◆ **TASK GOAL**
Skipping any pictures, repeat exactly and only the lines from the one that holds "[0:37.67-0:38.73]" to the last line of the material, both included.

◆ **INFORMATION GIVEN**
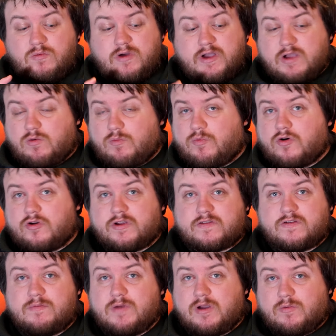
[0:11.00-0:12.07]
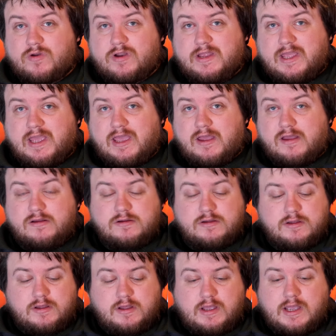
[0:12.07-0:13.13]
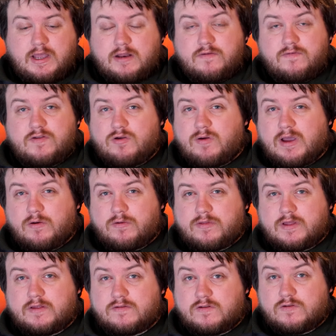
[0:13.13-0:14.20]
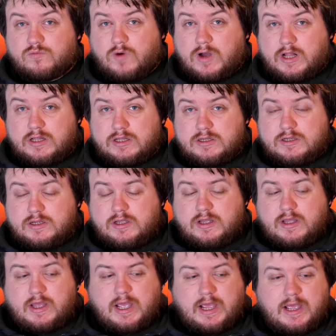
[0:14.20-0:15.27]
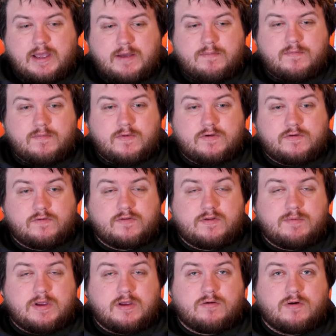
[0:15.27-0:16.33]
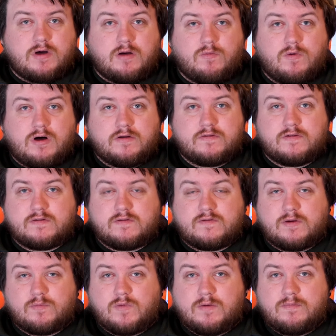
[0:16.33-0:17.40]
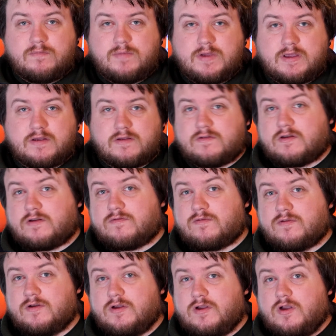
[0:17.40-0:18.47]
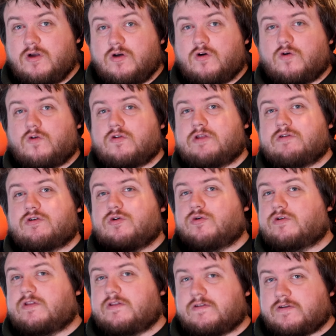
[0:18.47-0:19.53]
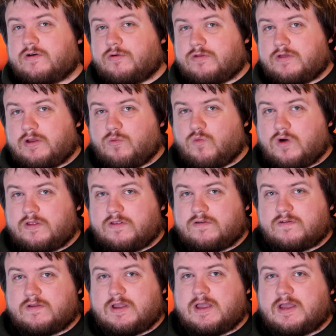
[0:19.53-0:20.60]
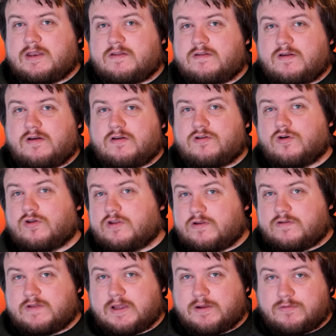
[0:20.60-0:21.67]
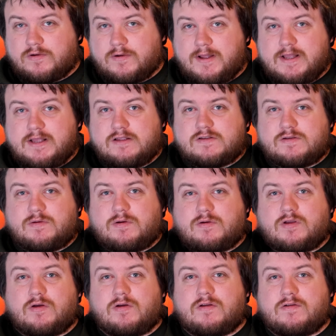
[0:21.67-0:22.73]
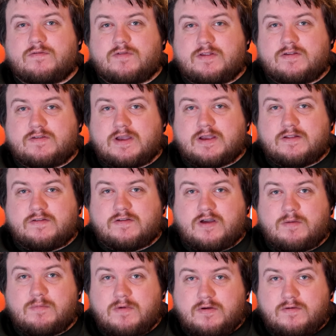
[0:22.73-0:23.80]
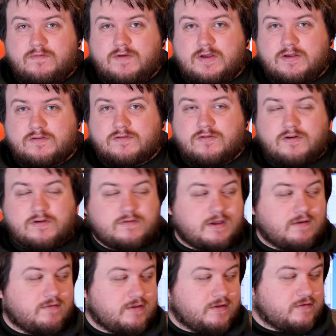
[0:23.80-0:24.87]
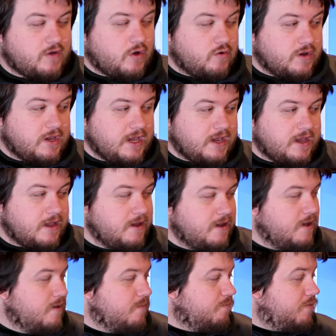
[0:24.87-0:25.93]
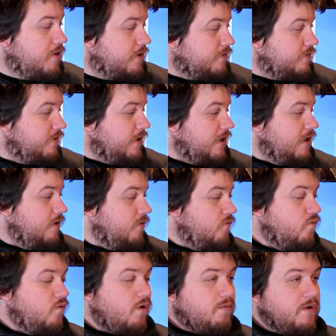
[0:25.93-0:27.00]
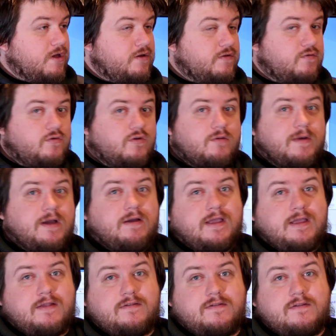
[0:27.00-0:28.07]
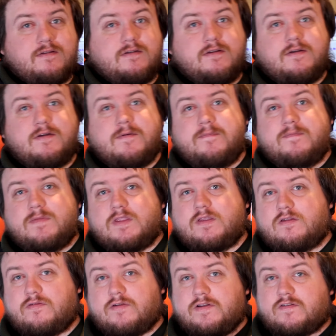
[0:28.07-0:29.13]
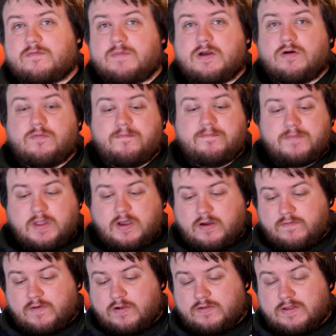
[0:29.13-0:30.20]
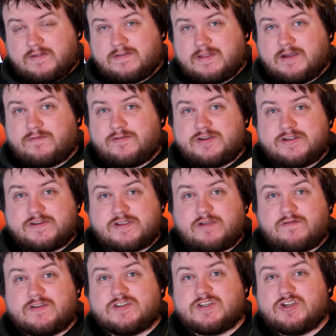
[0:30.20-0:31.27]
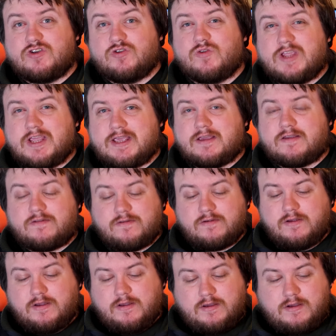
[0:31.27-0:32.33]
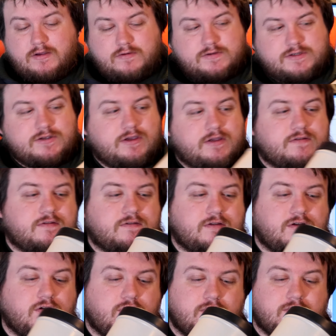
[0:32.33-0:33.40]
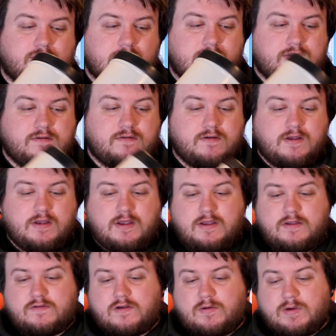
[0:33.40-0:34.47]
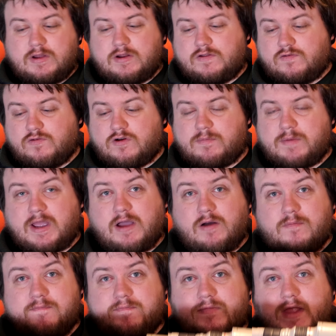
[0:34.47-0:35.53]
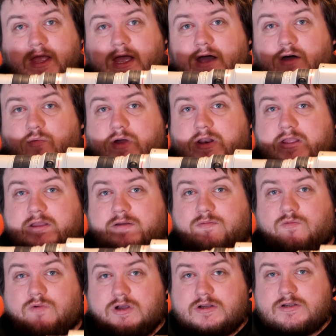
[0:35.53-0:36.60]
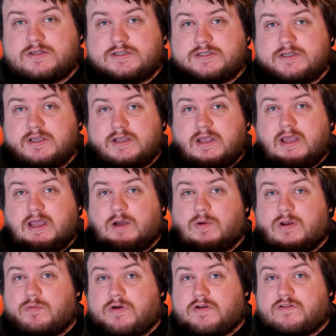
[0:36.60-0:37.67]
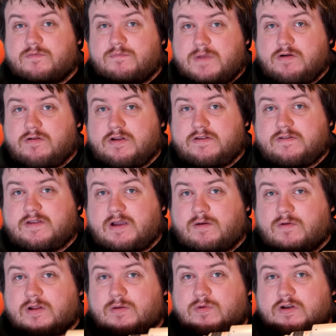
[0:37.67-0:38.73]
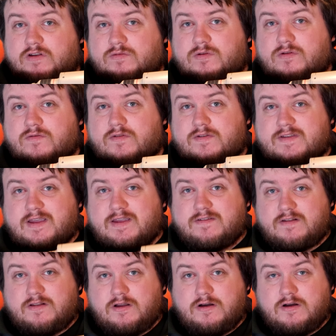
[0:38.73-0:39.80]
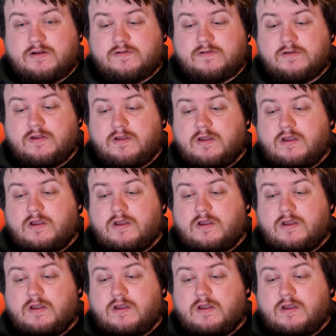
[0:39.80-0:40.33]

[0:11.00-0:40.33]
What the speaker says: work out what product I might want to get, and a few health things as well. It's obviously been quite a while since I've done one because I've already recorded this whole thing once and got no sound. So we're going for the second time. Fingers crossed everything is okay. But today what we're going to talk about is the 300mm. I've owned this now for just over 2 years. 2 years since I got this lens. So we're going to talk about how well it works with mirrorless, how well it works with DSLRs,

◆ **PROBLEM SOLUTION**
[0:37.67-0:38.73]
[0:38.73-0:39.80]
[0:39.80-0:40.33]

[0:11.00-0:40.33]
What the speaker says: work out what product I might want to get, and a few health things as well. It's obviously been quite a while since I've done one because I've already recorded this whole thing once and got no sound. So we're going for the second time. Fingers crossed everything is okay. But today what we're going to talk about is the 300mm. I've owned this now for just over 2 years. 2 years since I got this lens. So we're going to talk about how well it works with mirrorless, how well it works with DSLRs,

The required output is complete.